[Start of Attachment]

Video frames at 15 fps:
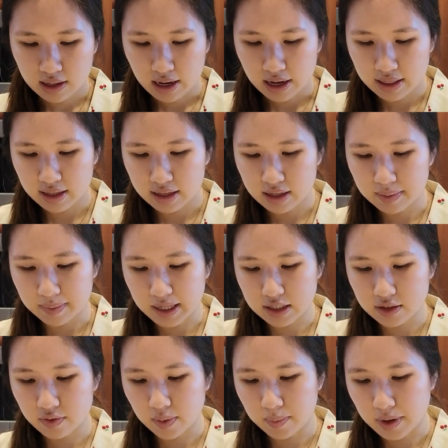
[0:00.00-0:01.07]
I think it makes
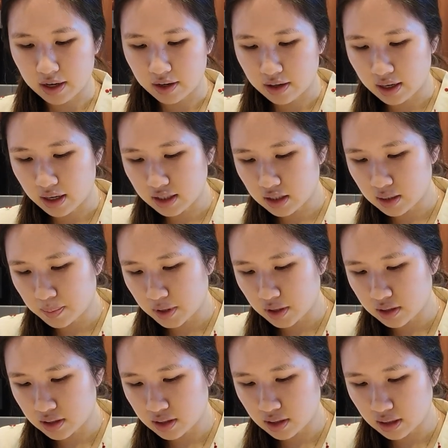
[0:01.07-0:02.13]
for better cuts
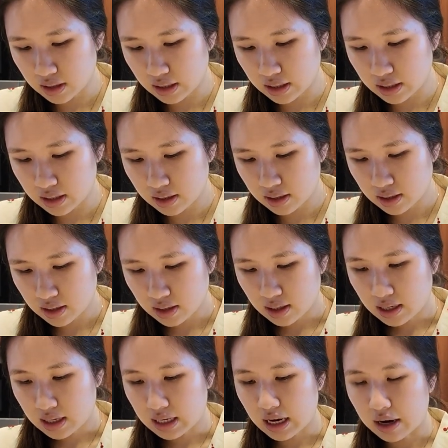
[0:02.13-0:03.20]
personally.
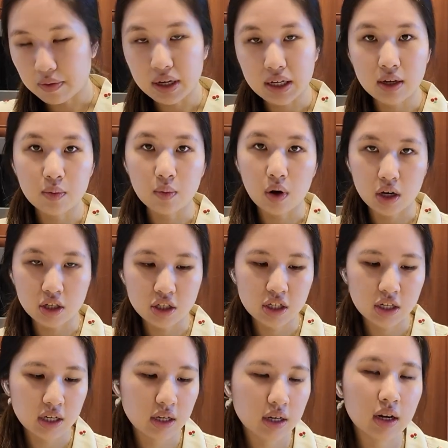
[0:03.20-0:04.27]
Now I can wash
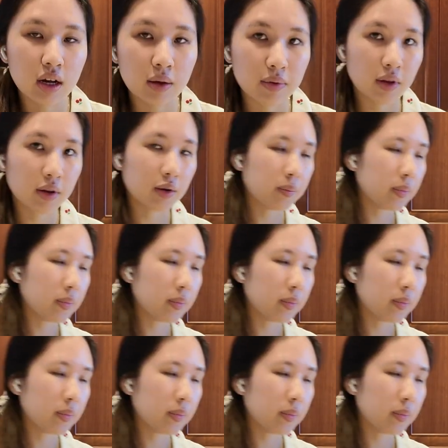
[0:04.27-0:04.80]
it a little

[End of Attachment]

Without copying any picture, repeat all of the entries exactly.

Video frames at 15 fps:
[0:00.00-0:01.07]
I think it makes
[0:01.07-0:02.13]
for better cuts
[0:02.13-0:03.20]
personally.
[0:03.20-0:04.27]
Now I can wash
[0:04.27-0:04.80]
it a little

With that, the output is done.